= Problem requirements =
The entries are to be given back verbatim; no picture is to be copied.
----------
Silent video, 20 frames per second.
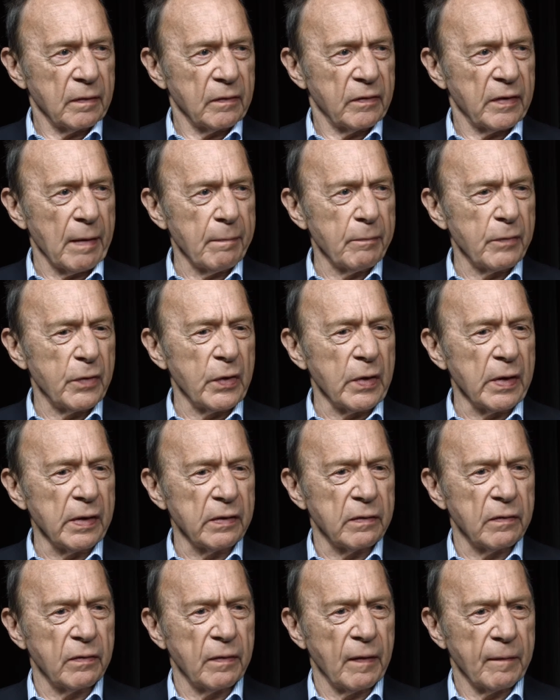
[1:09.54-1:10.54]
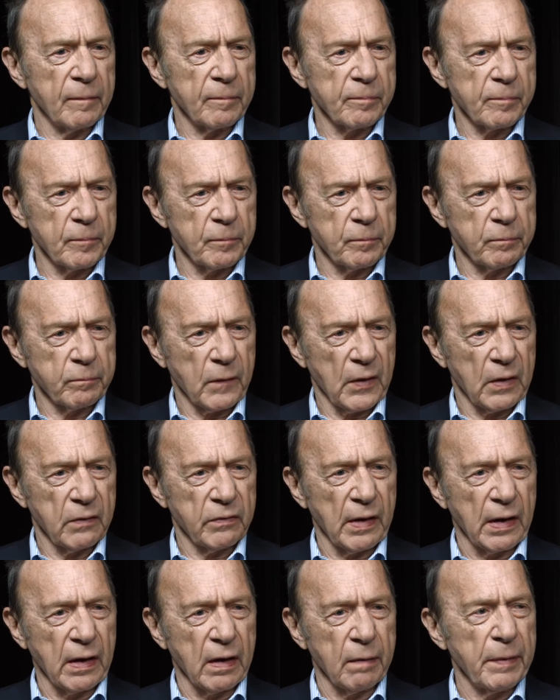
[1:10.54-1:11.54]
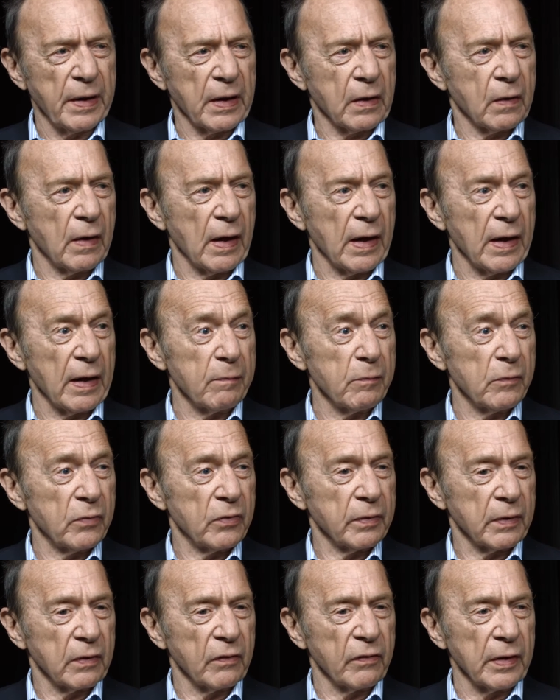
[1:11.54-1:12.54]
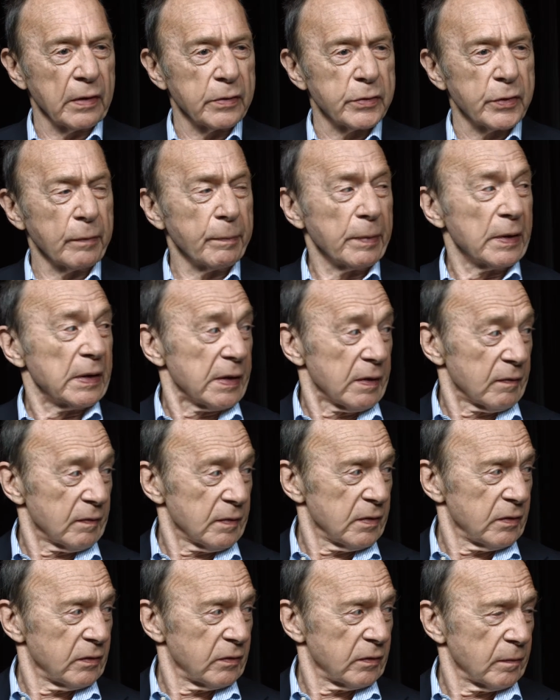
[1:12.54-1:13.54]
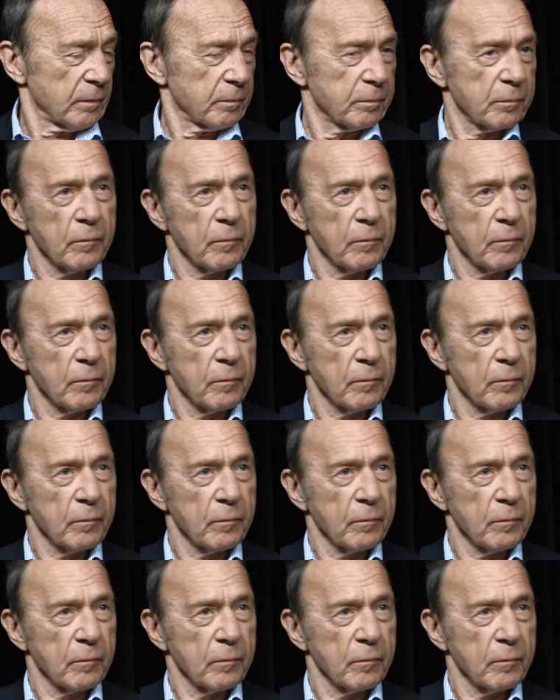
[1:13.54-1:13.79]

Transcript: some do it, some commit crimes because they're true believers.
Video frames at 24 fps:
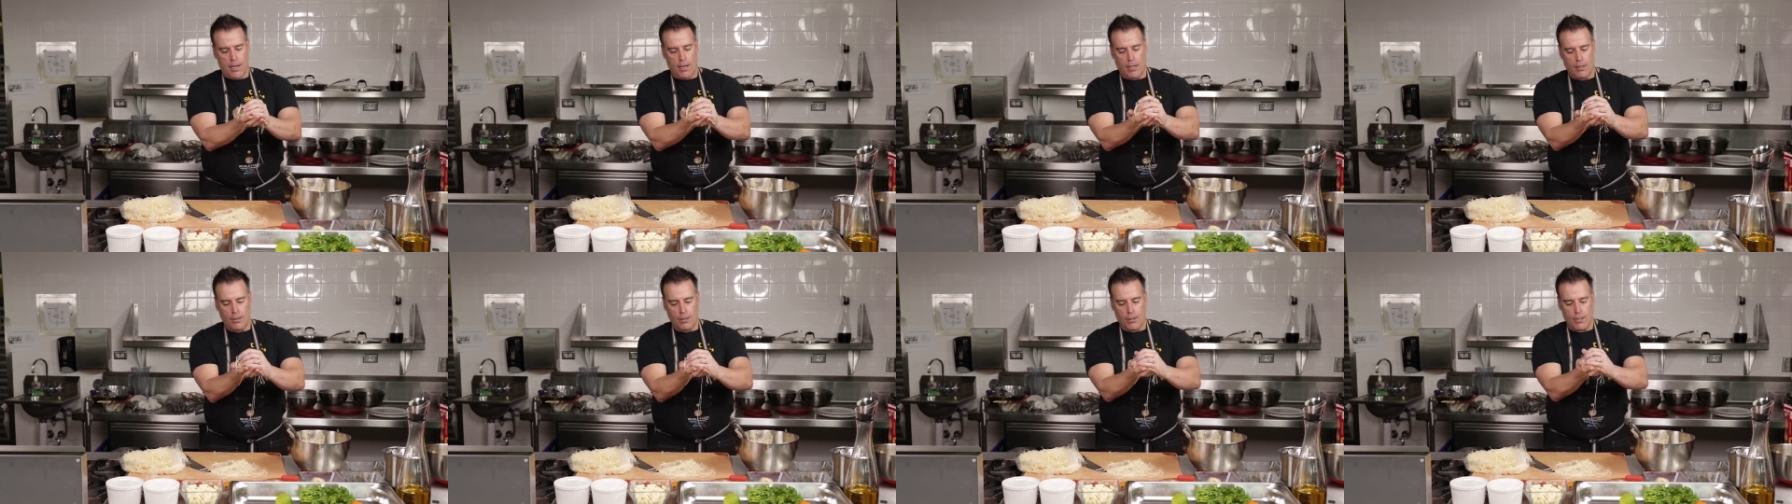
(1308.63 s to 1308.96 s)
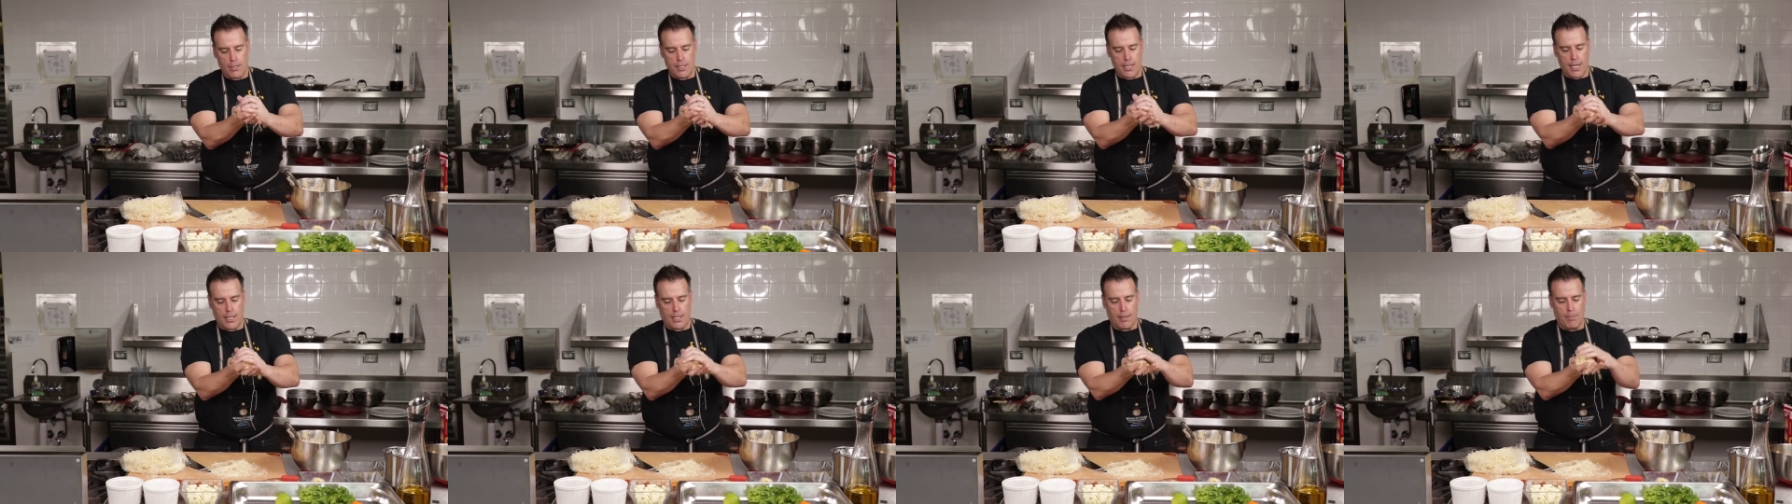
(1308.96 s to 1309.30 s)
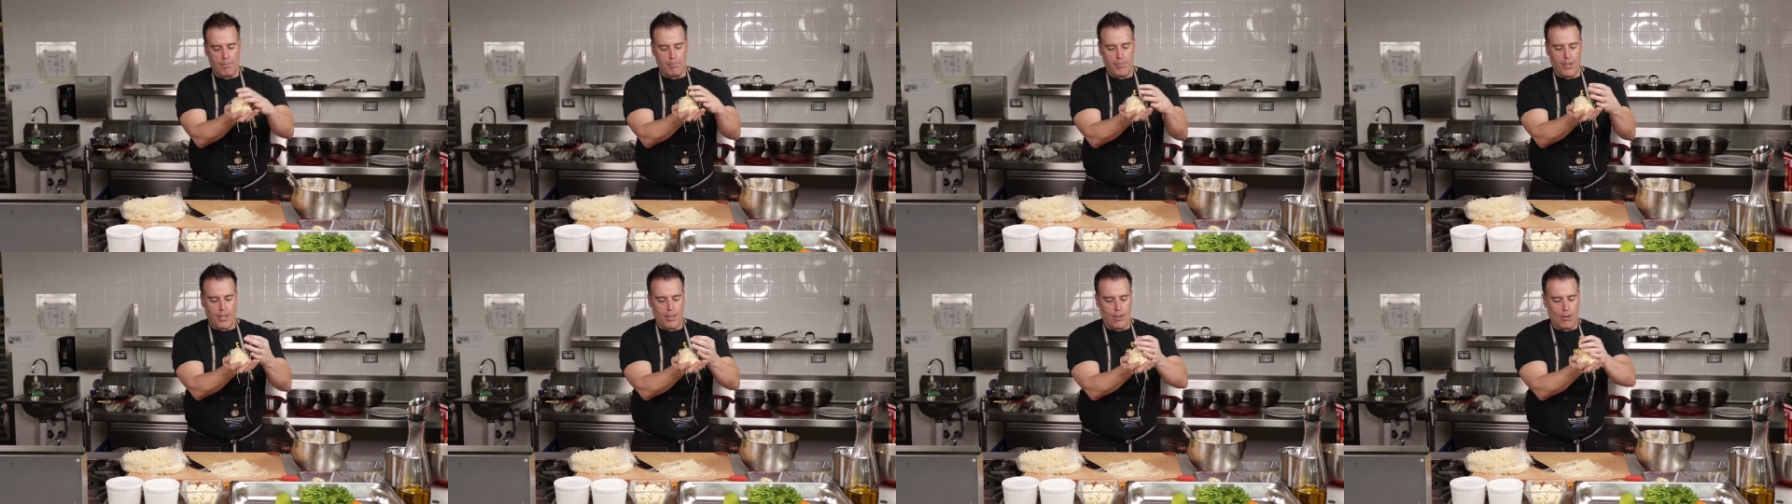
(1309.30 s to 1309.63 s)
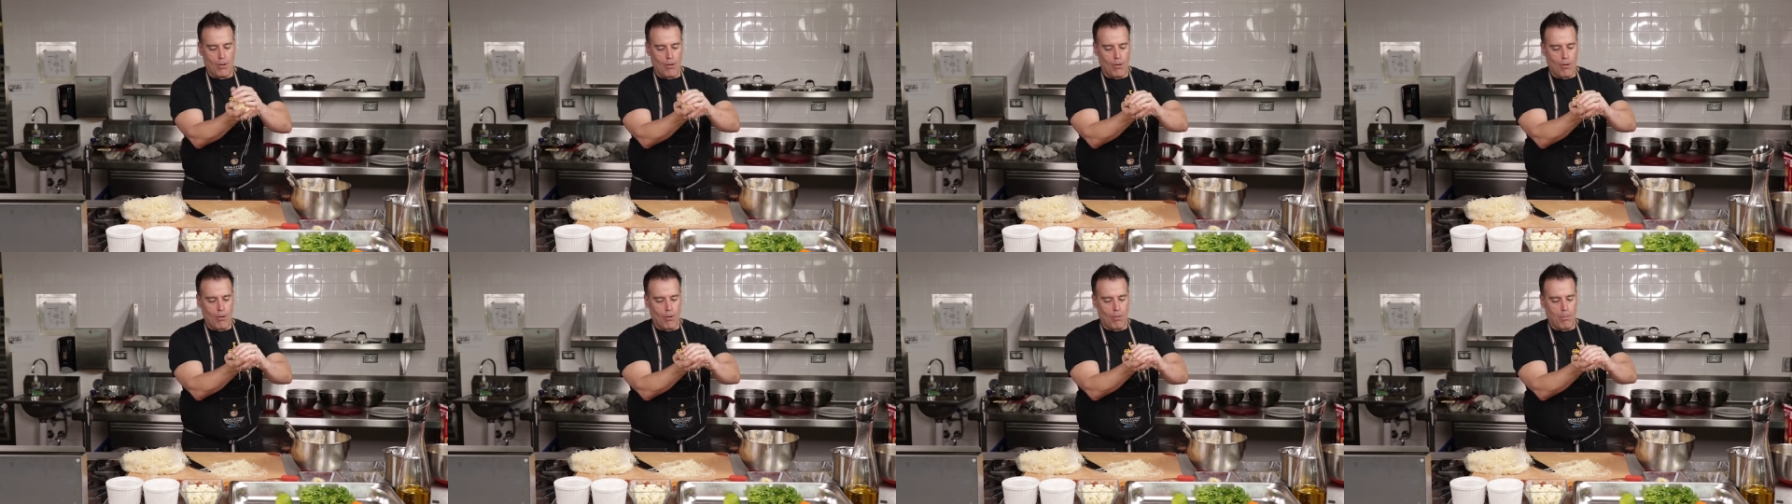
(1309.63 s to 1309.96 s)
it looks like a big
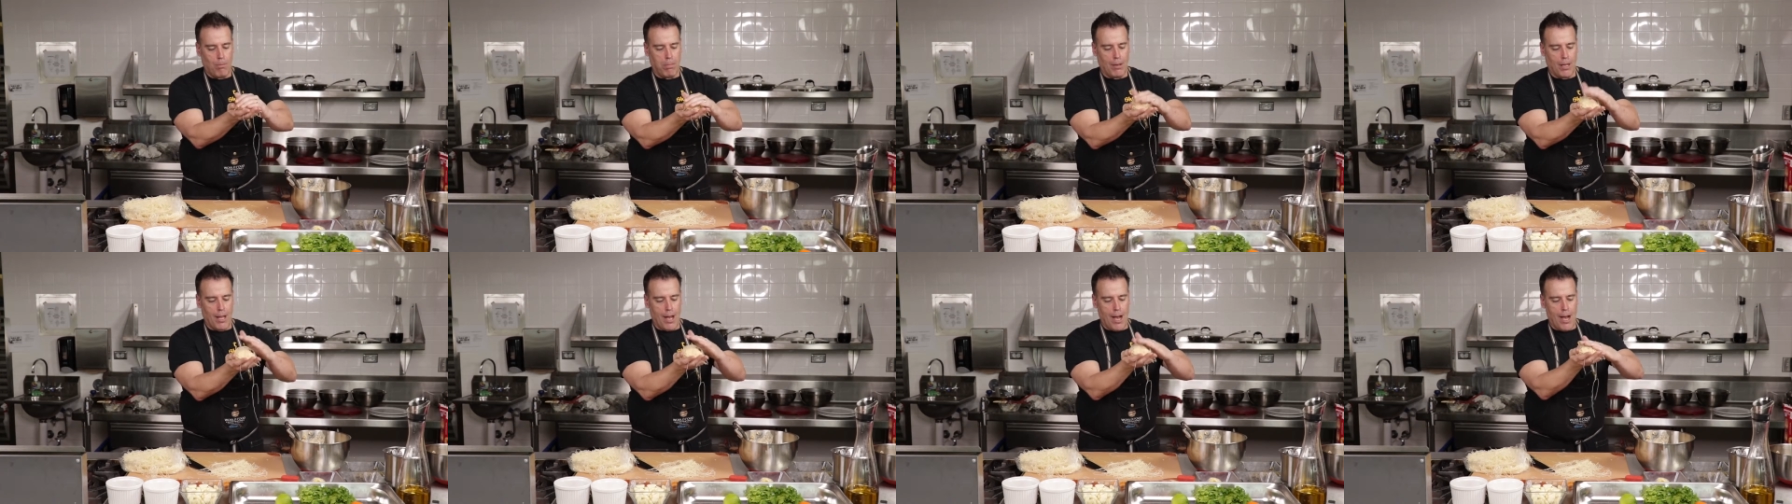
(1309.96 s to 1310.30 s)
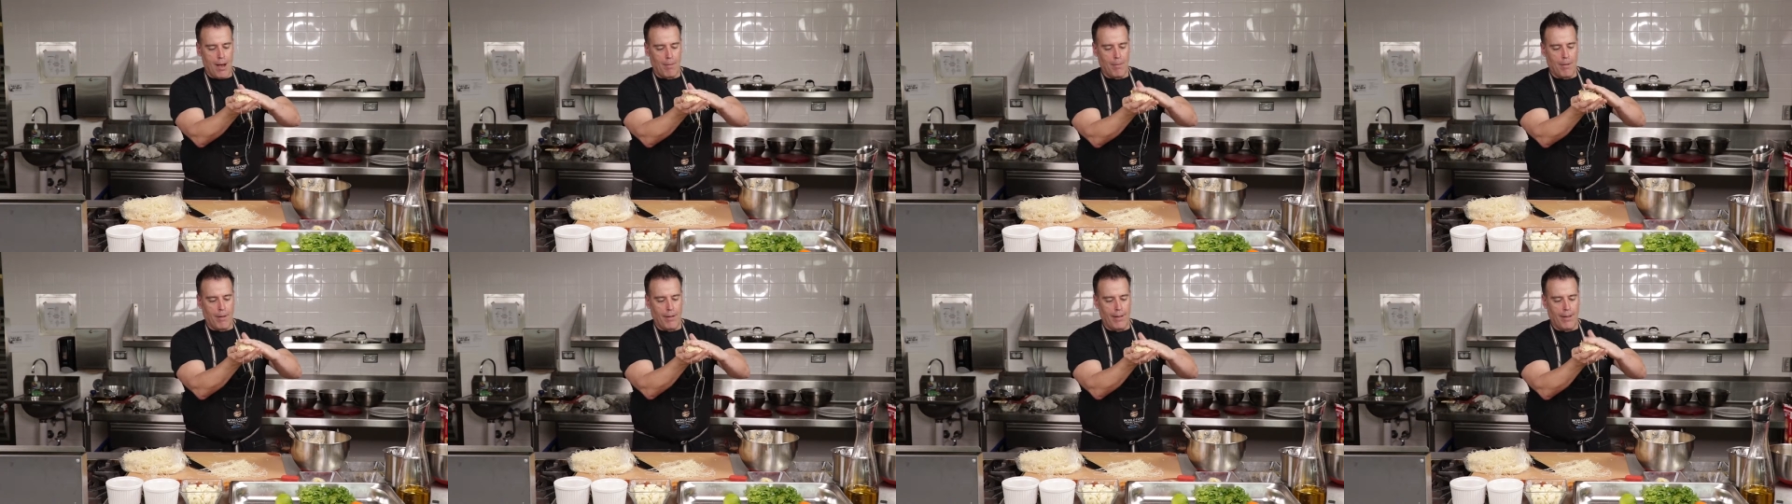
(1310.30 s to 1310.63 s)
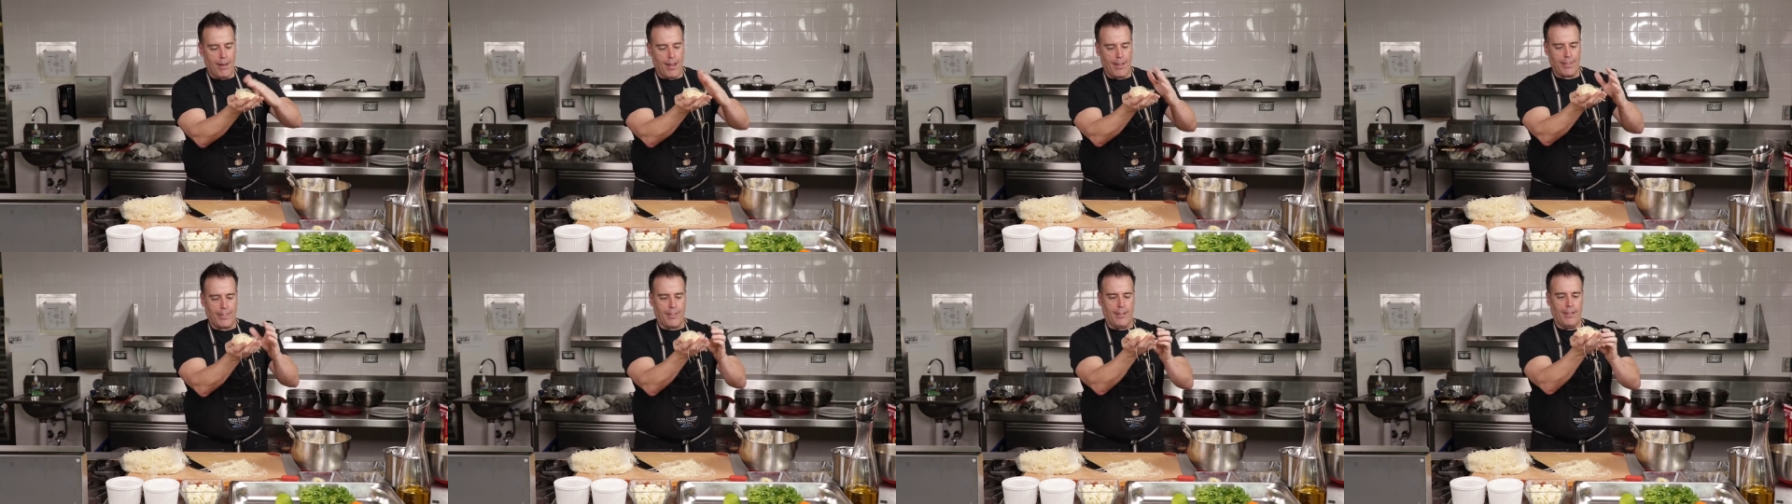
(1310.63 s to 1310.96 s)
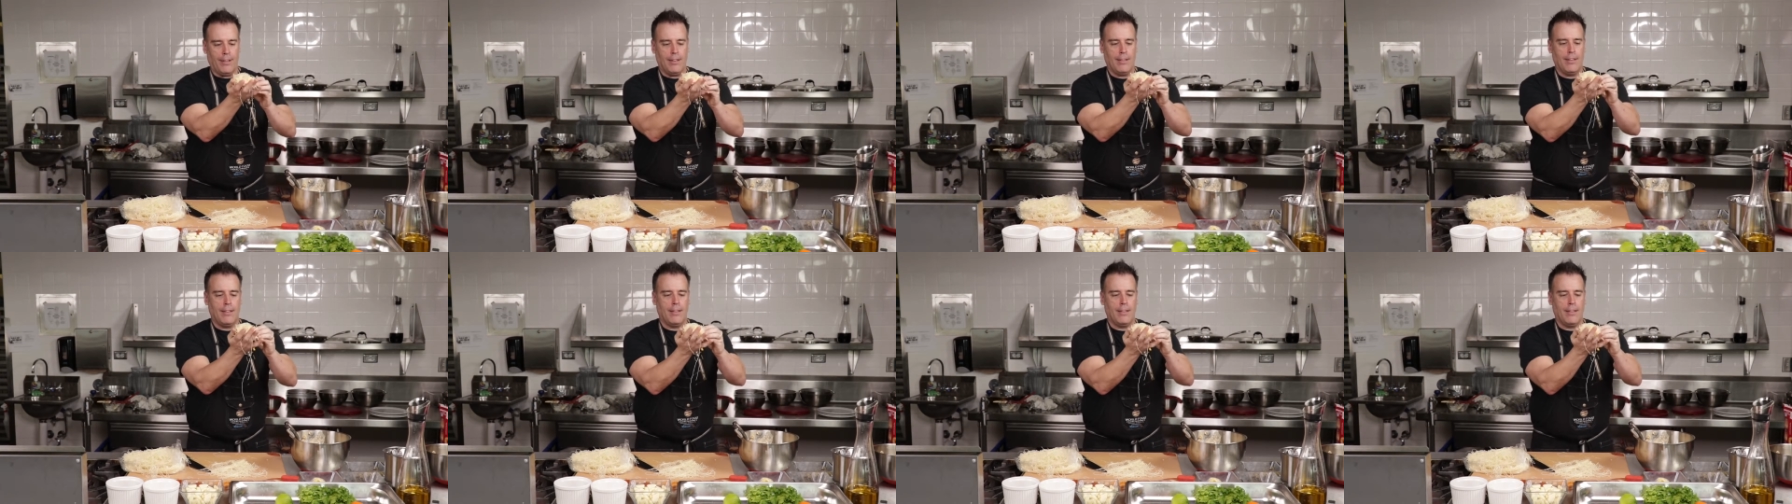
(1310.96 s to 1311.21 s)
old blob of nothing.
----------
= Solution to this problem =
Silent video, 20 frames per second.
[1:09.54-1:10.54]
[1:10.54-1:11.54]
[1:11.54-1:12.54]
[1:12.54-1:13.54]
[1:13.54-1:13.79]

Transcript: some do it, some commit crimes because they're true believers.
Video frames at 24 fps:
(1308.63 s to 1308.96 s)
(1308.96 s to 1309.30 s)
(1309.30 s to 1309.63 s)
(1309.63 s to 1309.96 s)
it looks like a big
(1309.96 s to 1310.30 s)
(1310.30 s to 1310.63 s)
(1310.63 s to 1310.96 s)
(1310.96 s to 1311.21 s)
old blob of nothing.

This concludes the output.